Dataset entries

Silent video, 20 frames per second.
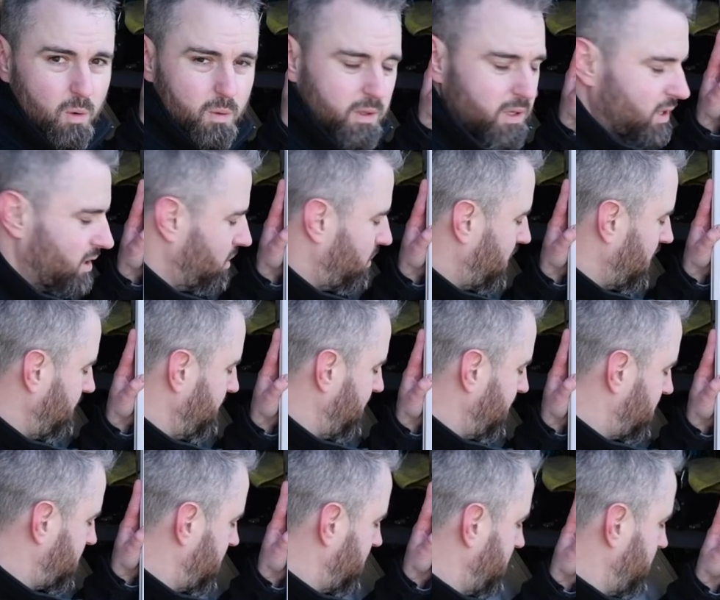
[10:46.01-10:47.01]
you're going to want to make
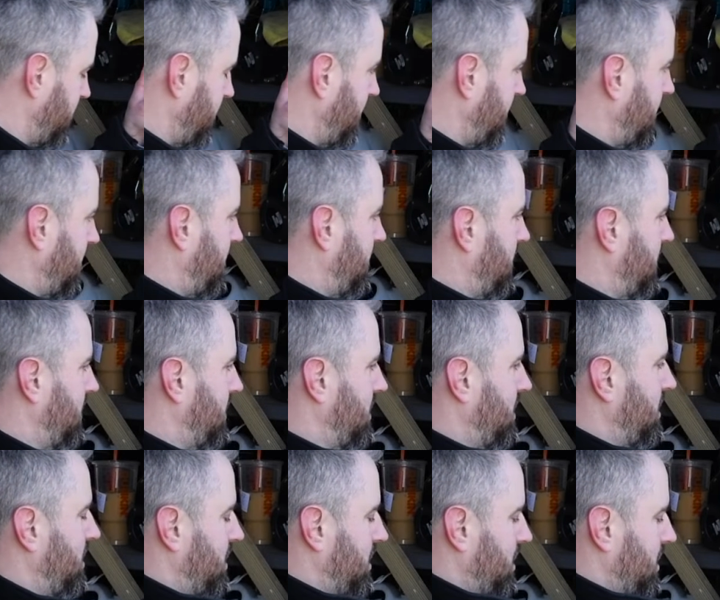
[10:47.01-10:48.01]
sure that
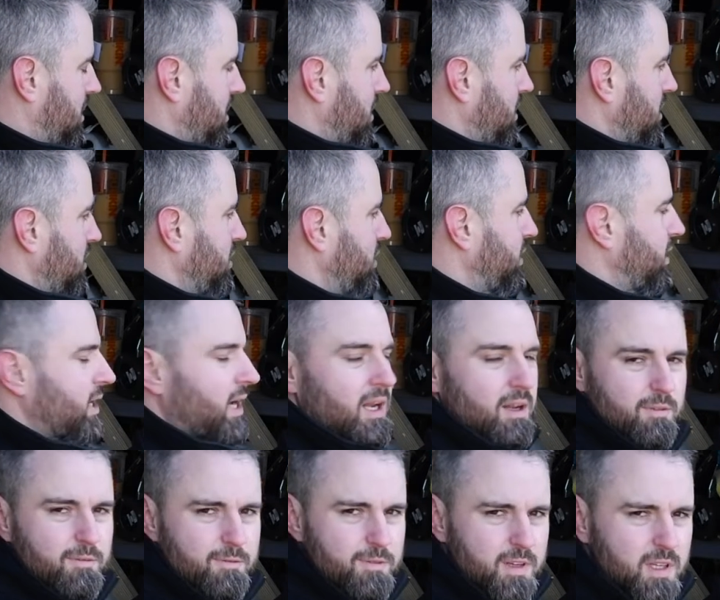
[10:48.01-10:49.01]
you can kind
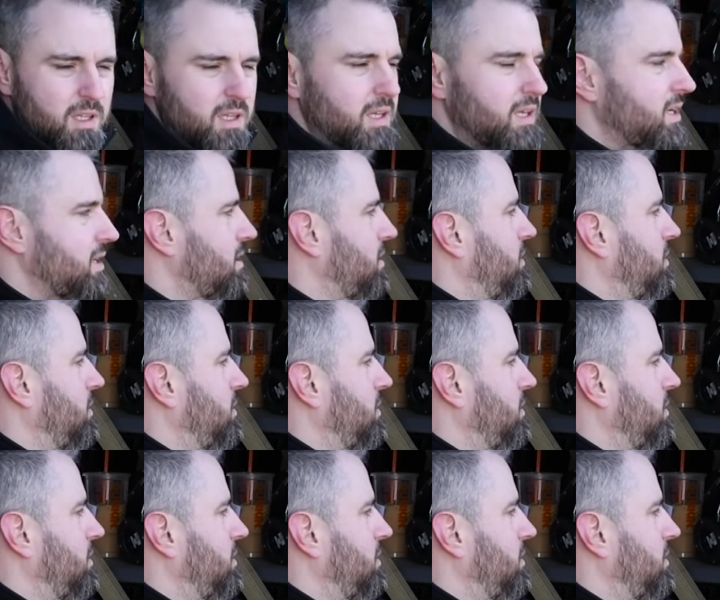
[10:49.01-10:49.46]
of feel it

### TRY IT:
Please output every record above exactly. Leave the pictures out.

### SOLUTION TO THIS EXERCISE:
Silent video, 20 frames per second.
[10:46.01-10:47.01]
you're going to want to make
[10:47.01-10:48.01]
sure that
[10:48.01-10:49.01]
you can kind
[10:49.01-10:49.46]
of feel it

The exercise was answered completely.